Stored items
◇ ◇ ◇ ◇

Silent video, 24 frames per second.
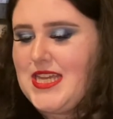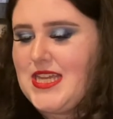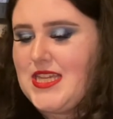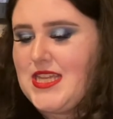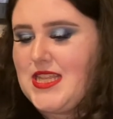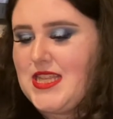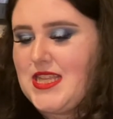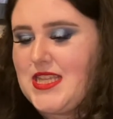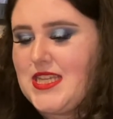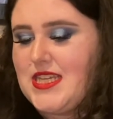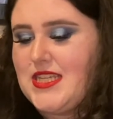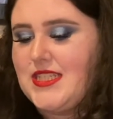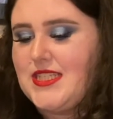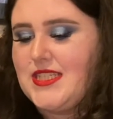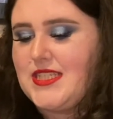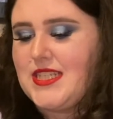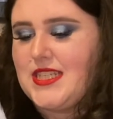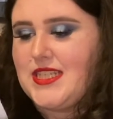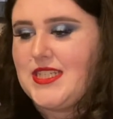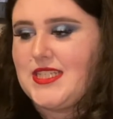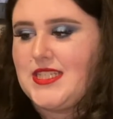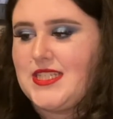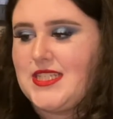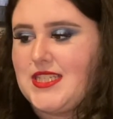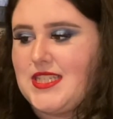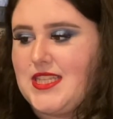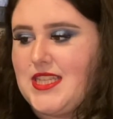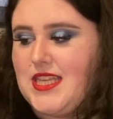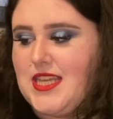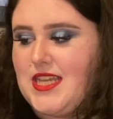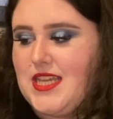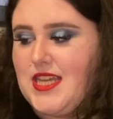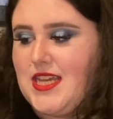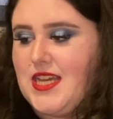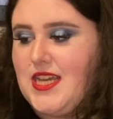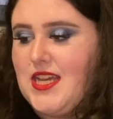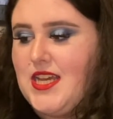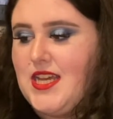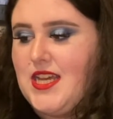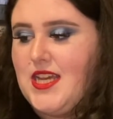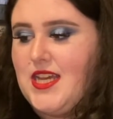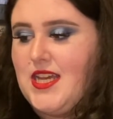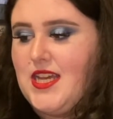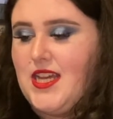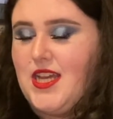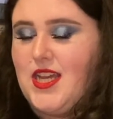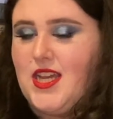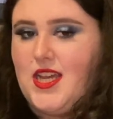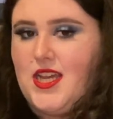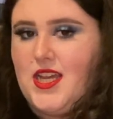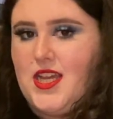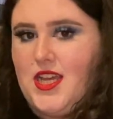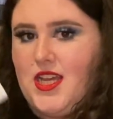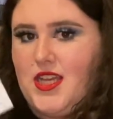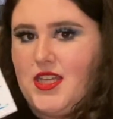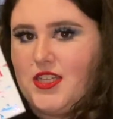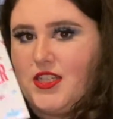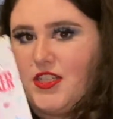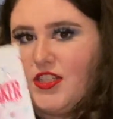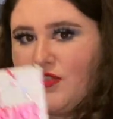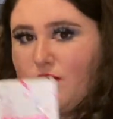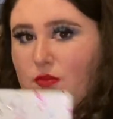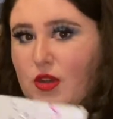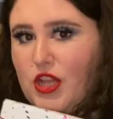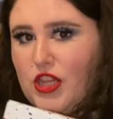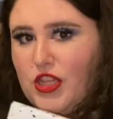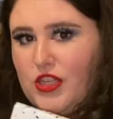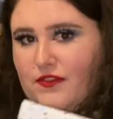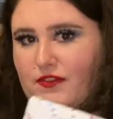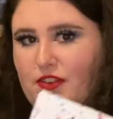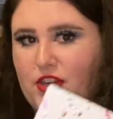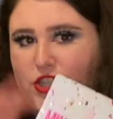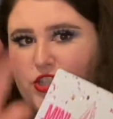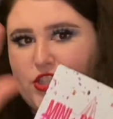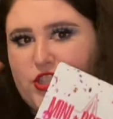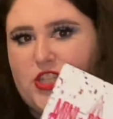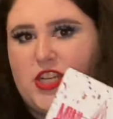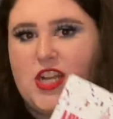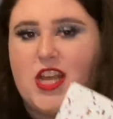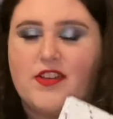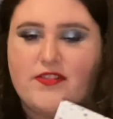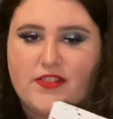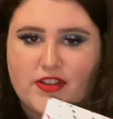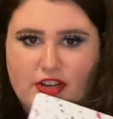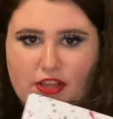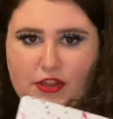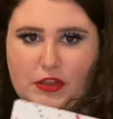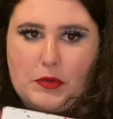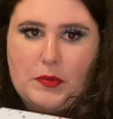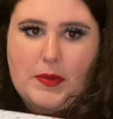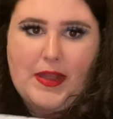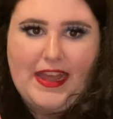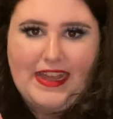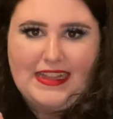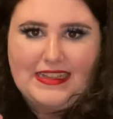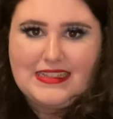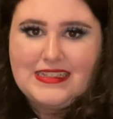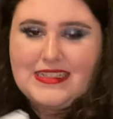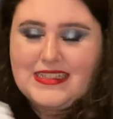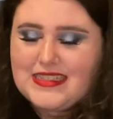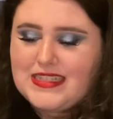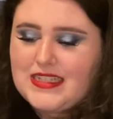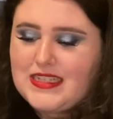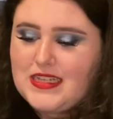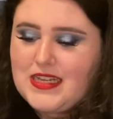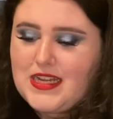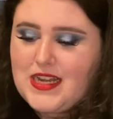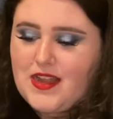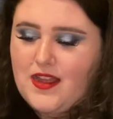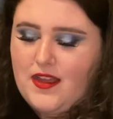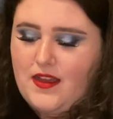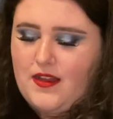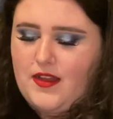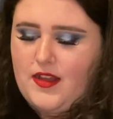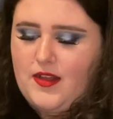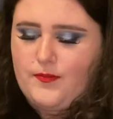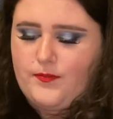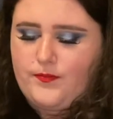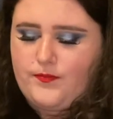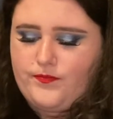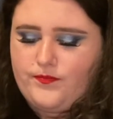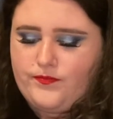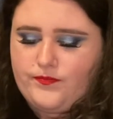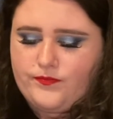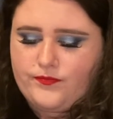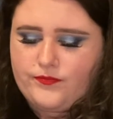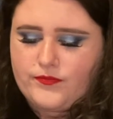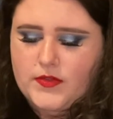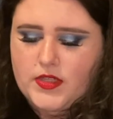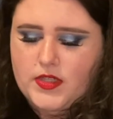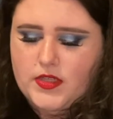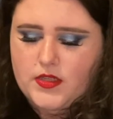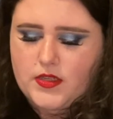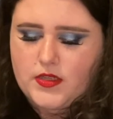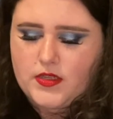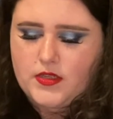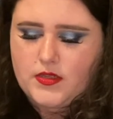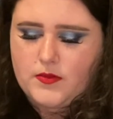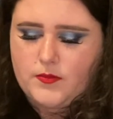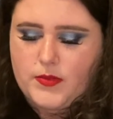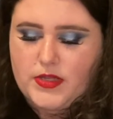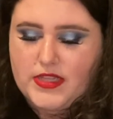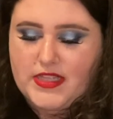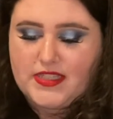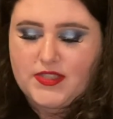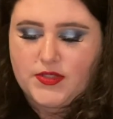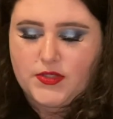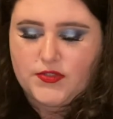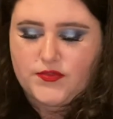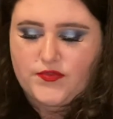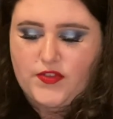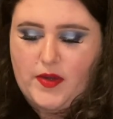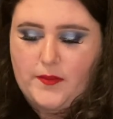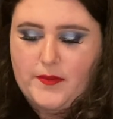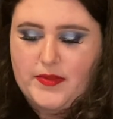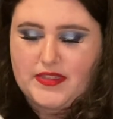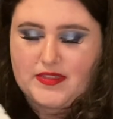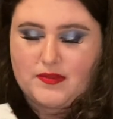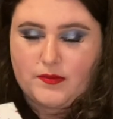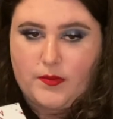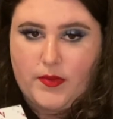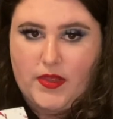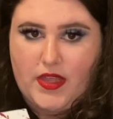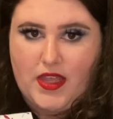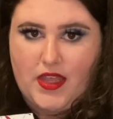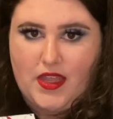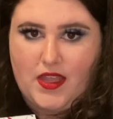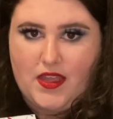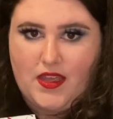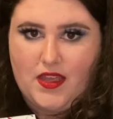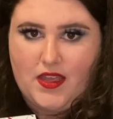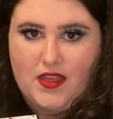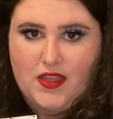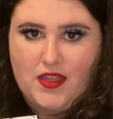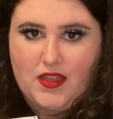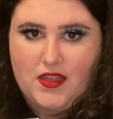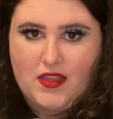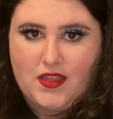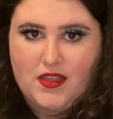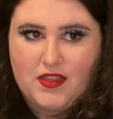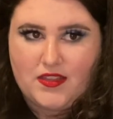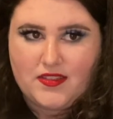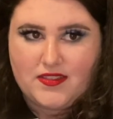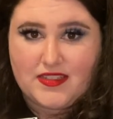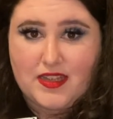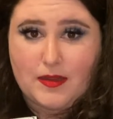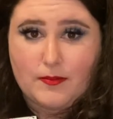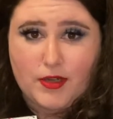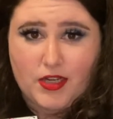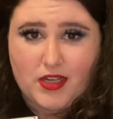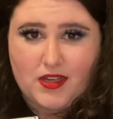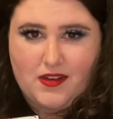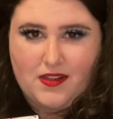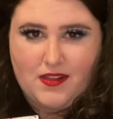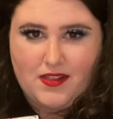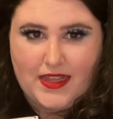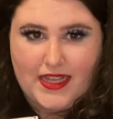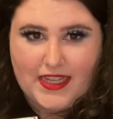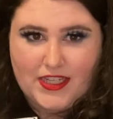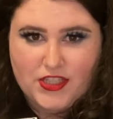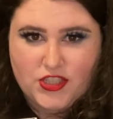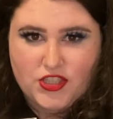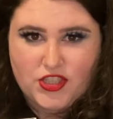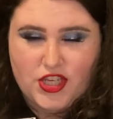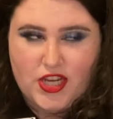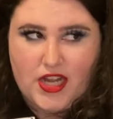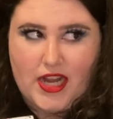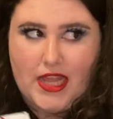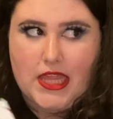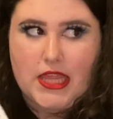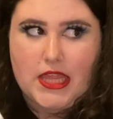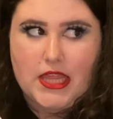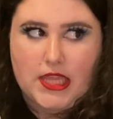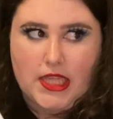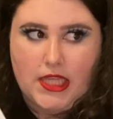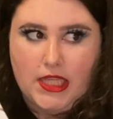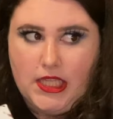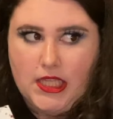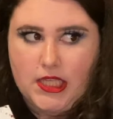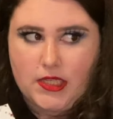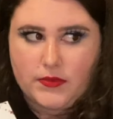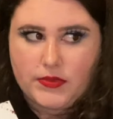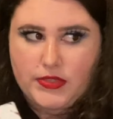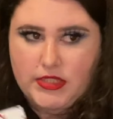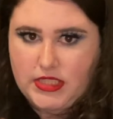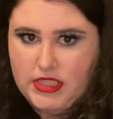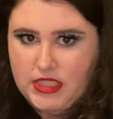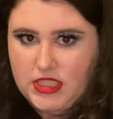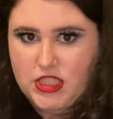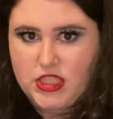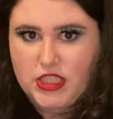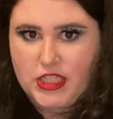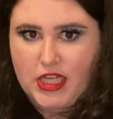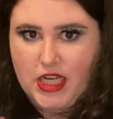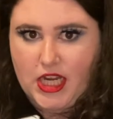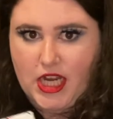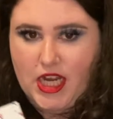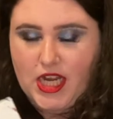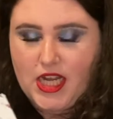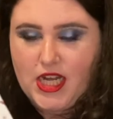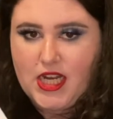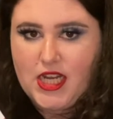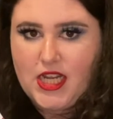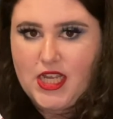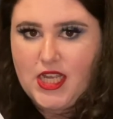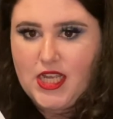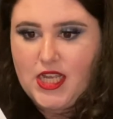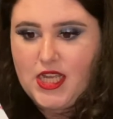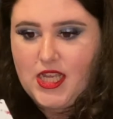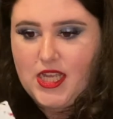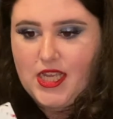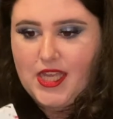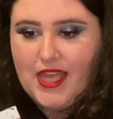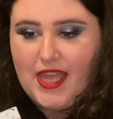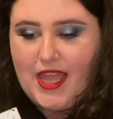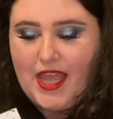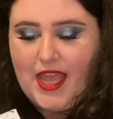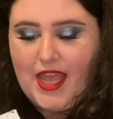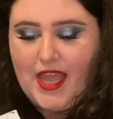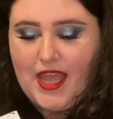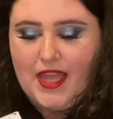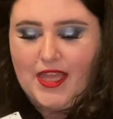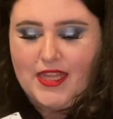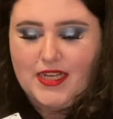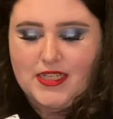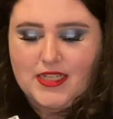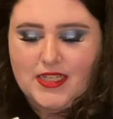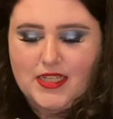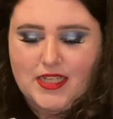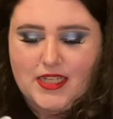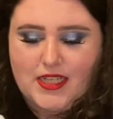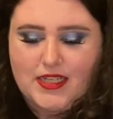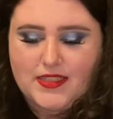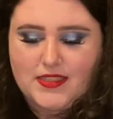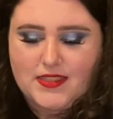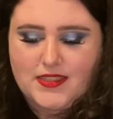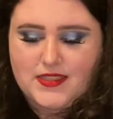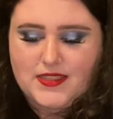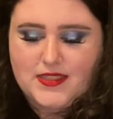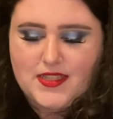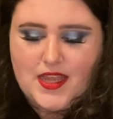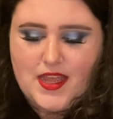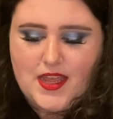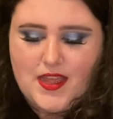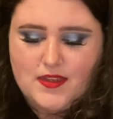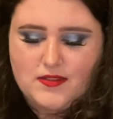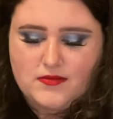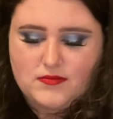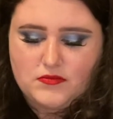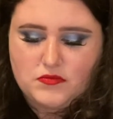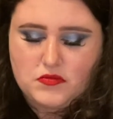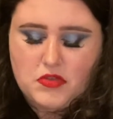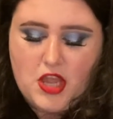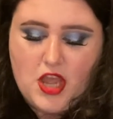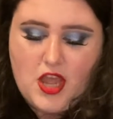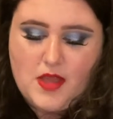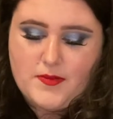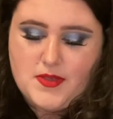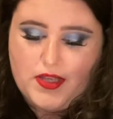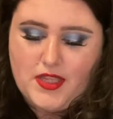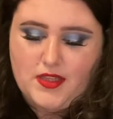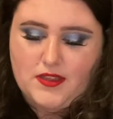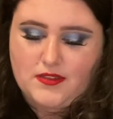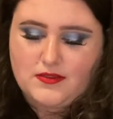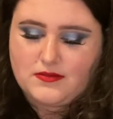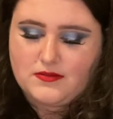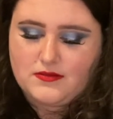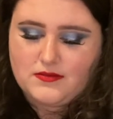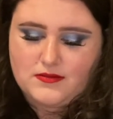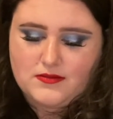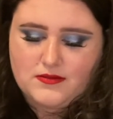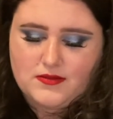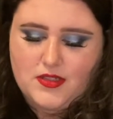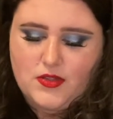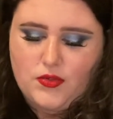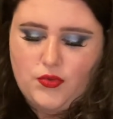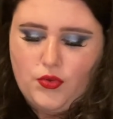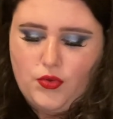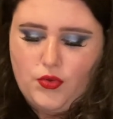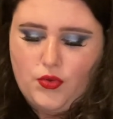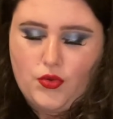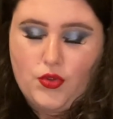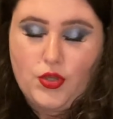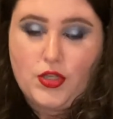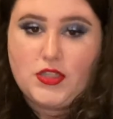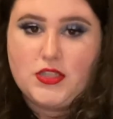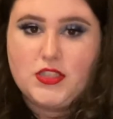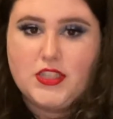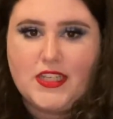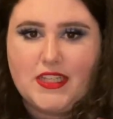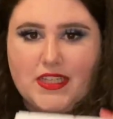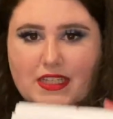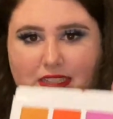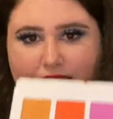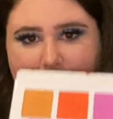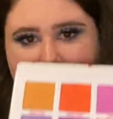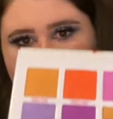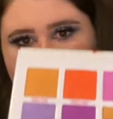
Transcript: This is the smaller version of another palette. But this is from his big summer collection. I think it was this year. And it's, I mean, look at this.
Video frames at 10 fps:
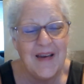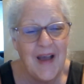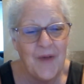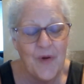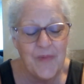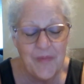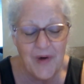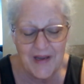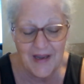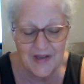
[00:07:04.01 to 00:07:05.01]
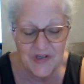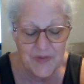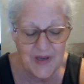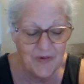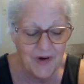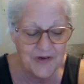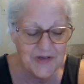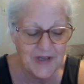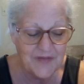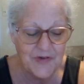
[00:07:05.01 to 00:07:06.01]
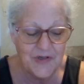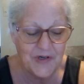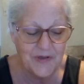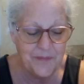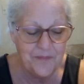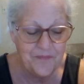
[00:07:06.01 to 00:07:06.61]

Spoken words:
I won't be breaking any speed records. That's for sure.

◇ ◇ ◇ ◇

# TO DO:
Repeat all the records exactly, images excluded.

# FINAL ANSWER:
Silent video, 24 frames per second.
Transcript: This is the smaller version of another palette. But this is from his big summer collection. I think it was this year. And it's, I mean, look at this.
Video frames at 10 fps:
[00:07:04.01 to 00:07:05.01]
[00:07:05.01 to 00:07:06.01]
[00:07:06.01 to 00:07:06.61]

Spoken words:
I won't be breaking any speed records. That's for sure.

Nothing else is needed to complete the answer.